§ PROBLEM DESCRIPTION
Only the pictures are to be left out; write out the rest of the data exactly.

§ SUPPLIED RECORDS

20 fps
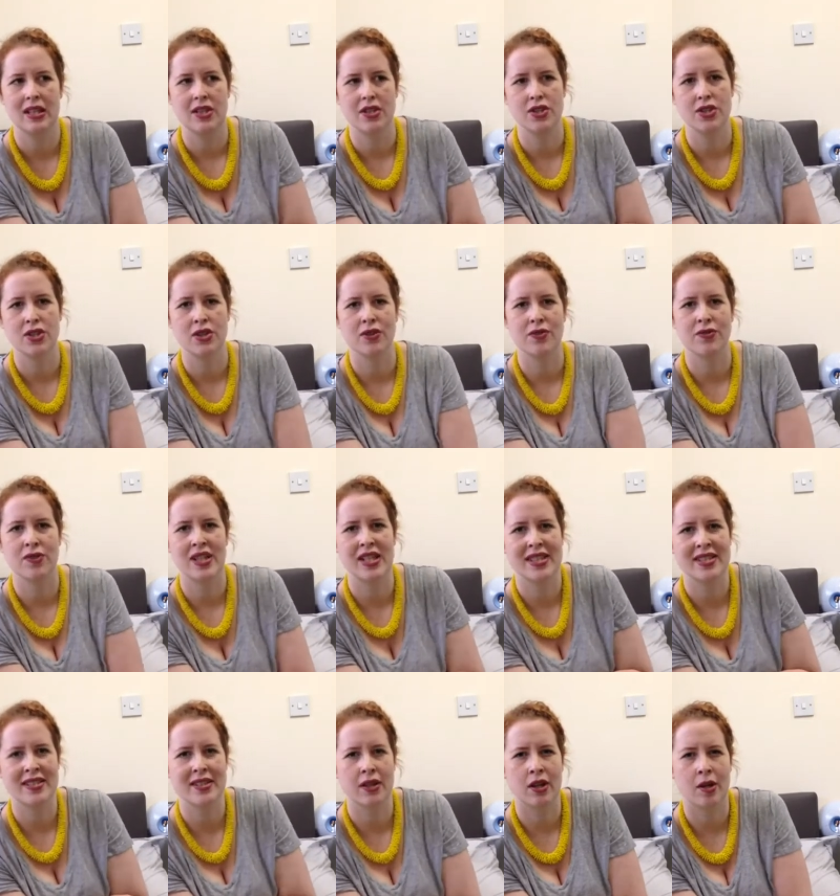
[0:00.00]
sugar-free
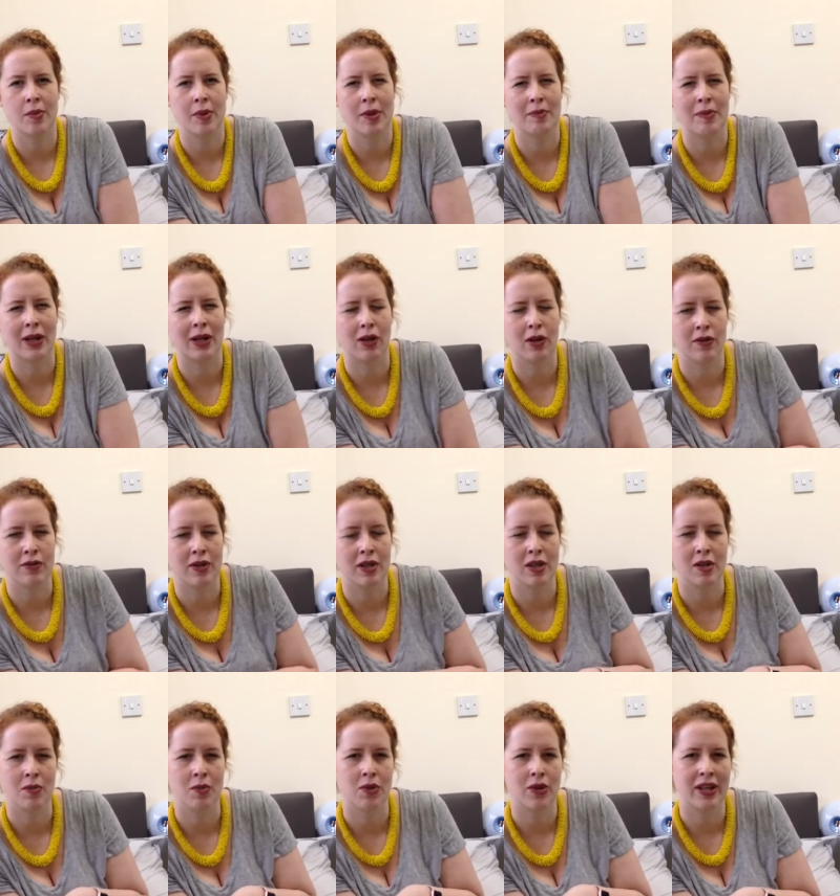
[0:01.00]
syrup in my coffee
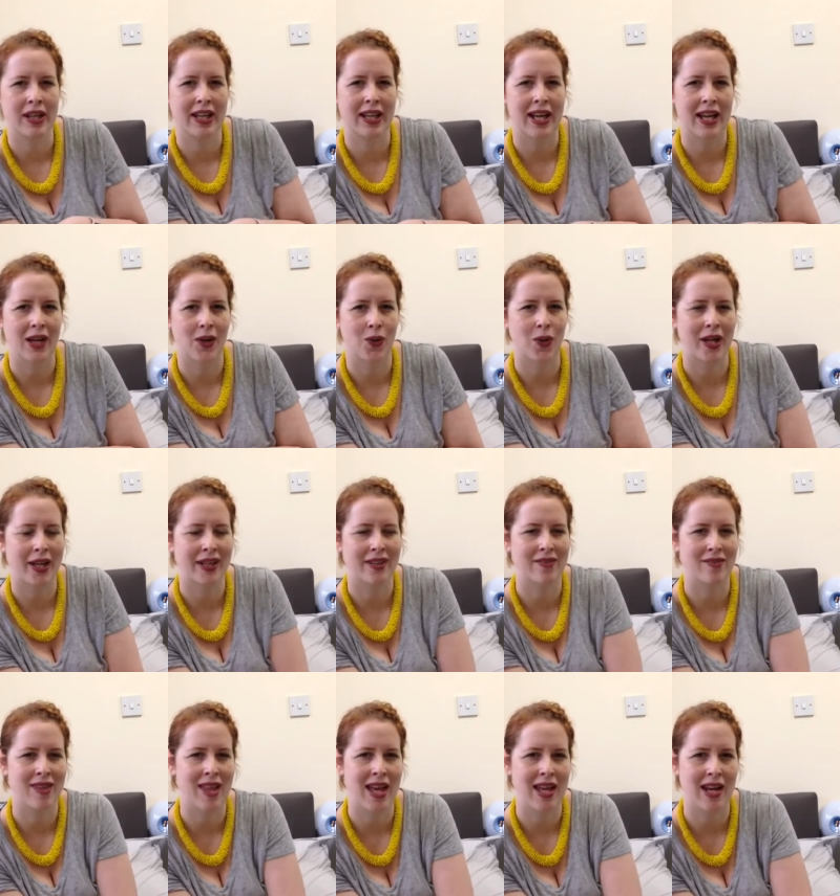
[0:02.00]
in the morning, can't quite
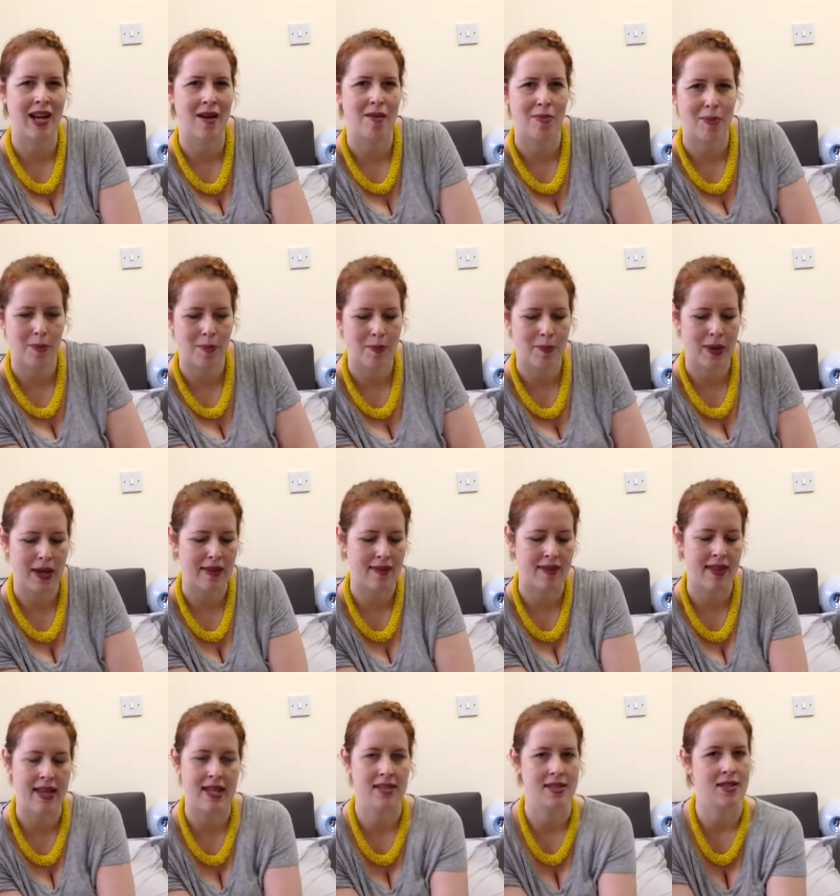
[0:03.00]
give that up but
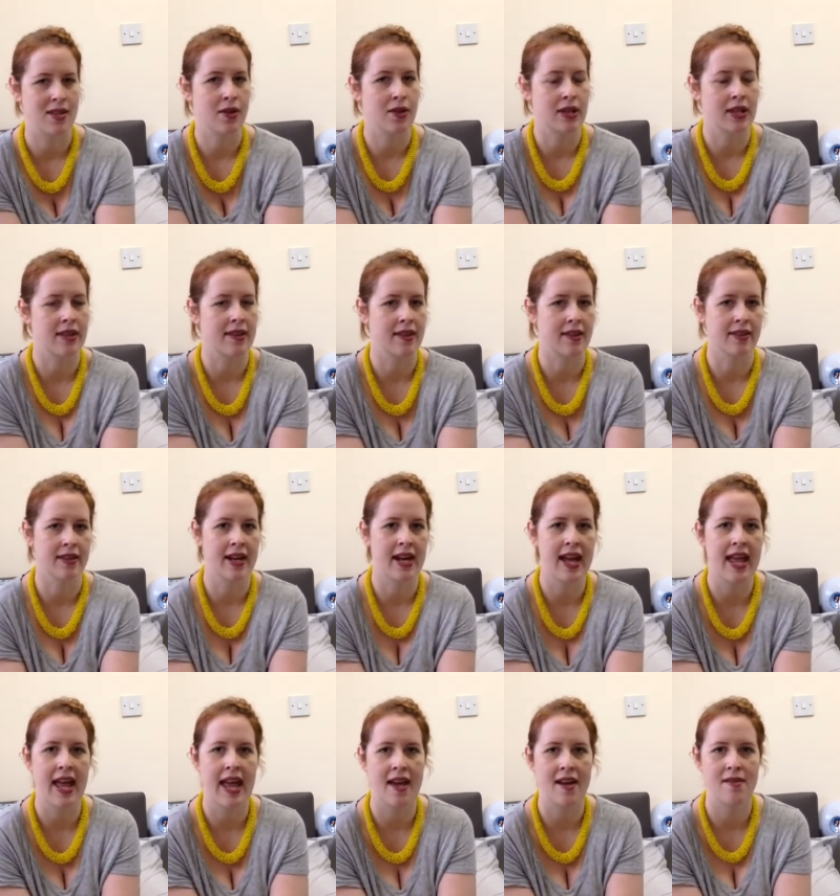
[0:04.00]
that's the only thing that
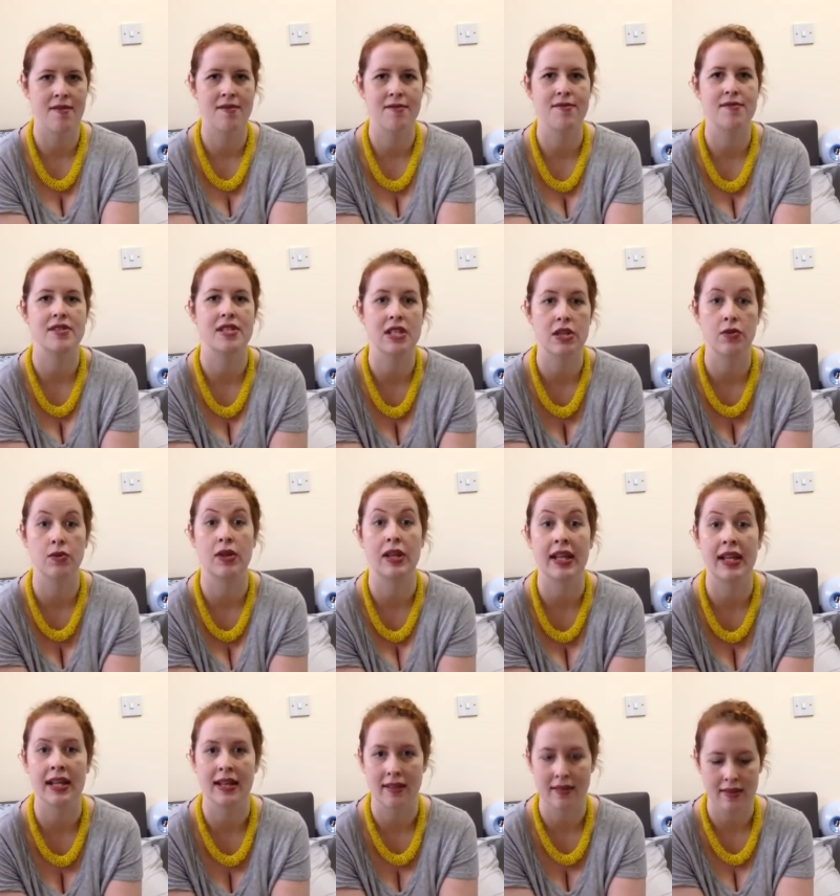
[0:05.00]
I have
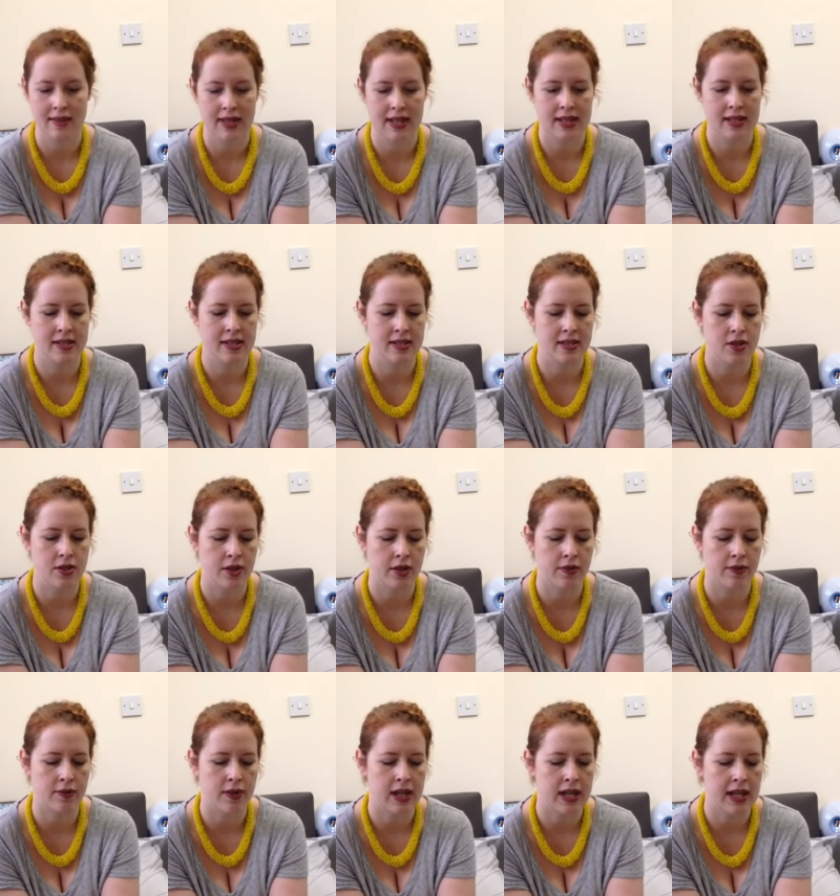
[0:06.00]
generally that is
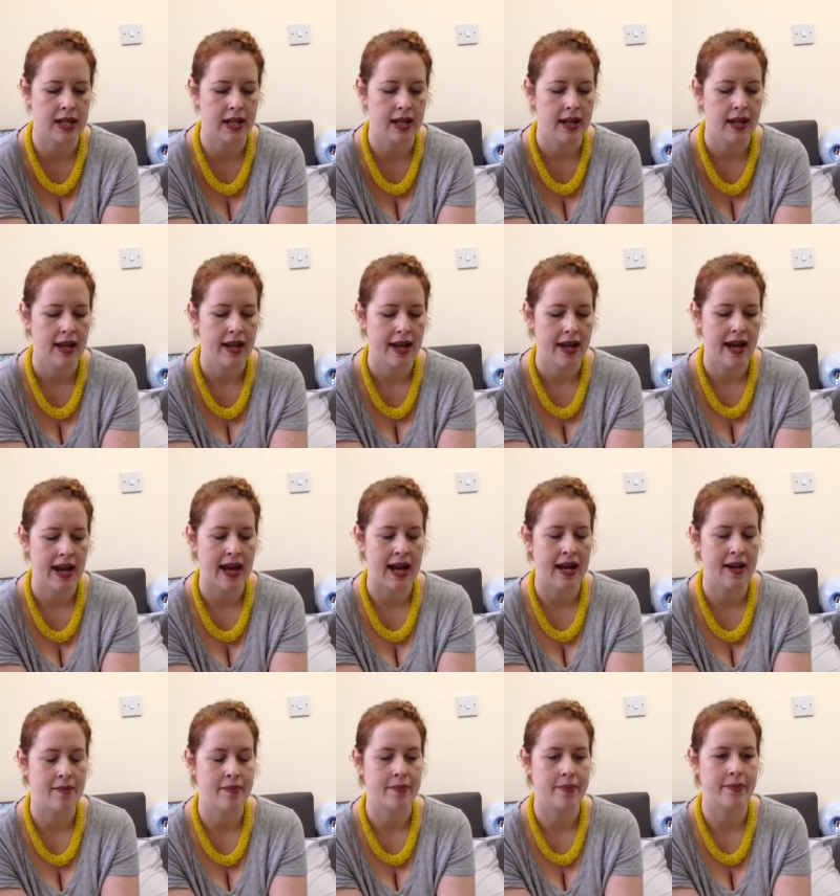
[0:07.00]
sugar-free.
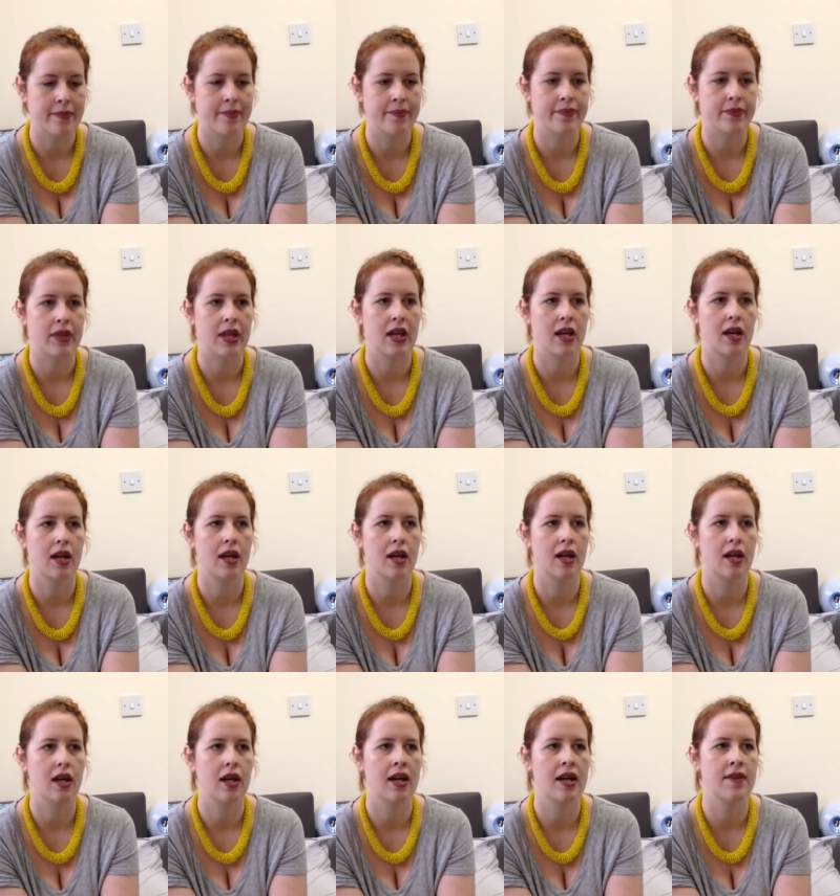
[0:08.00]
Um,
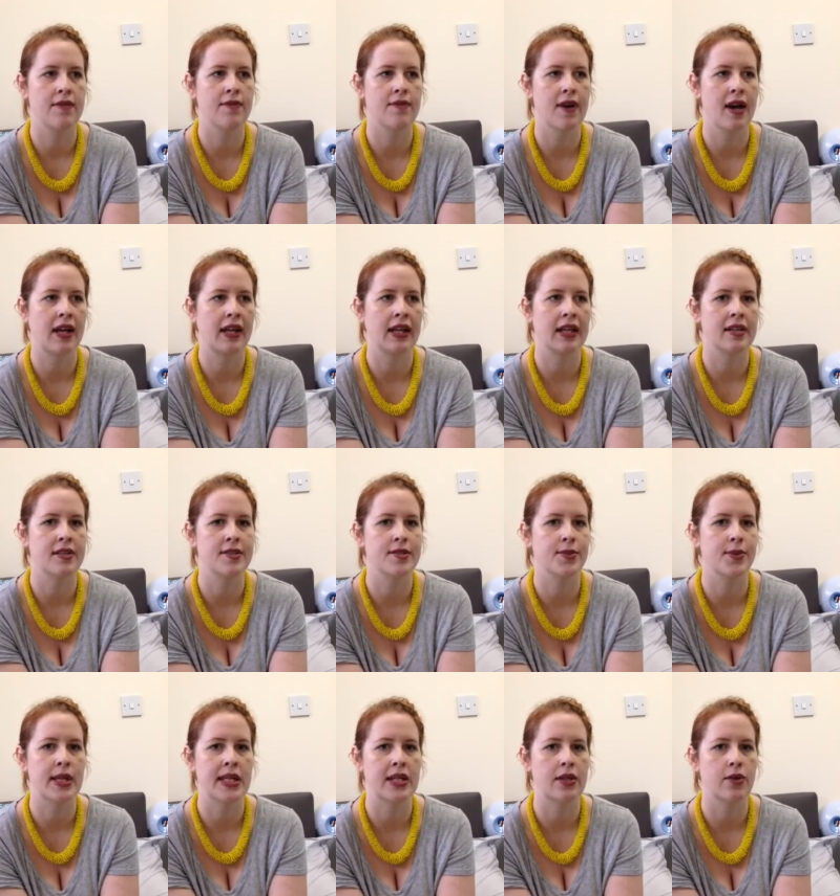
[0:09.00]
if I get a
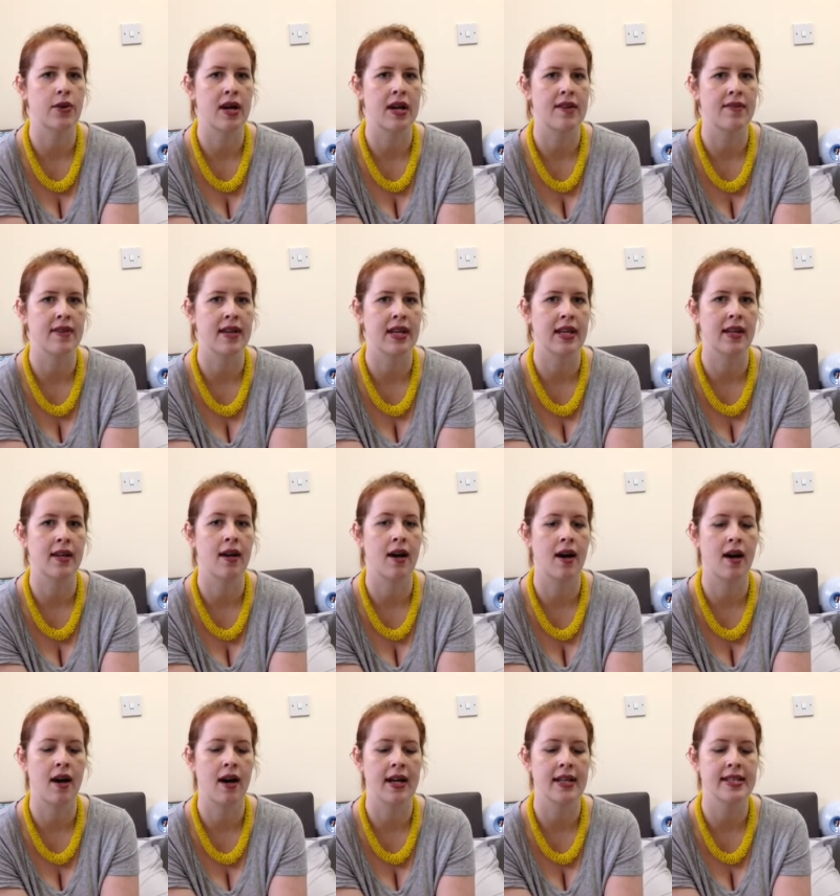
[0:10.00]
sweet craving
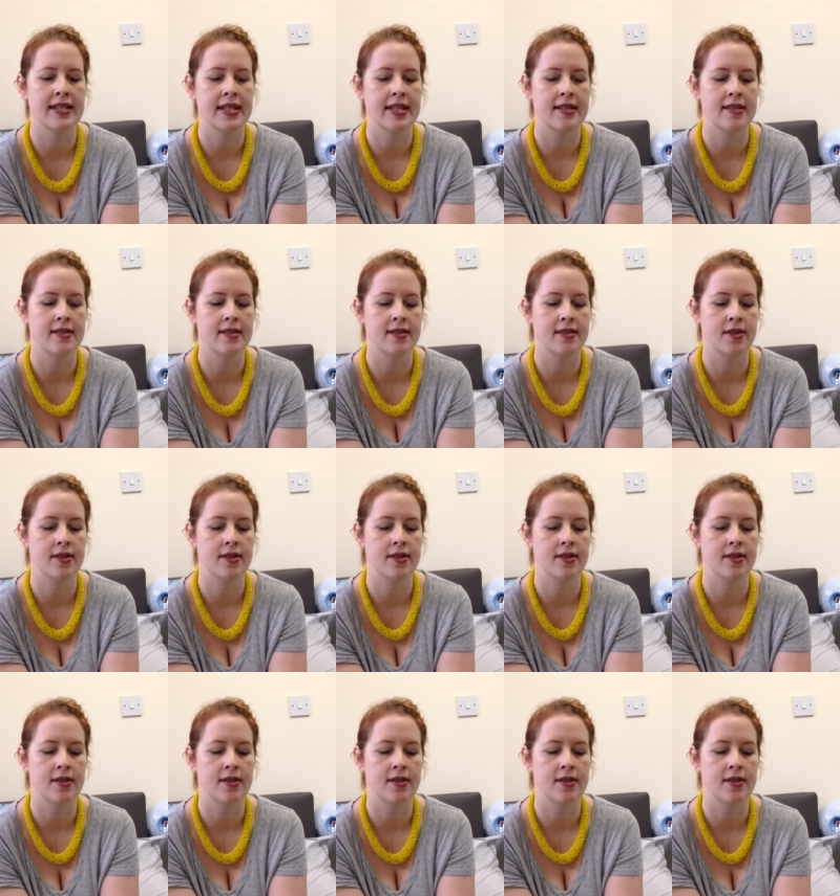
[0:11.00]
I tend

§ EXERCISE ANSWER
20 fps
[0:00.00]
sugar-free
[0:01.00]
syrup in my coffee
[0:02.00]
in the morning, can't quite
[0:03.00]
give that up but
[0:04.00]
that's the only thing that
[0:05.00]
I have
[0:06.00]
generally that is
[0:07.00]
sugar-free.
[0:08.00]
Um,
[0:09.00]
if I get a
[0:10.00]
sweet craving
[0:11.00]
I tend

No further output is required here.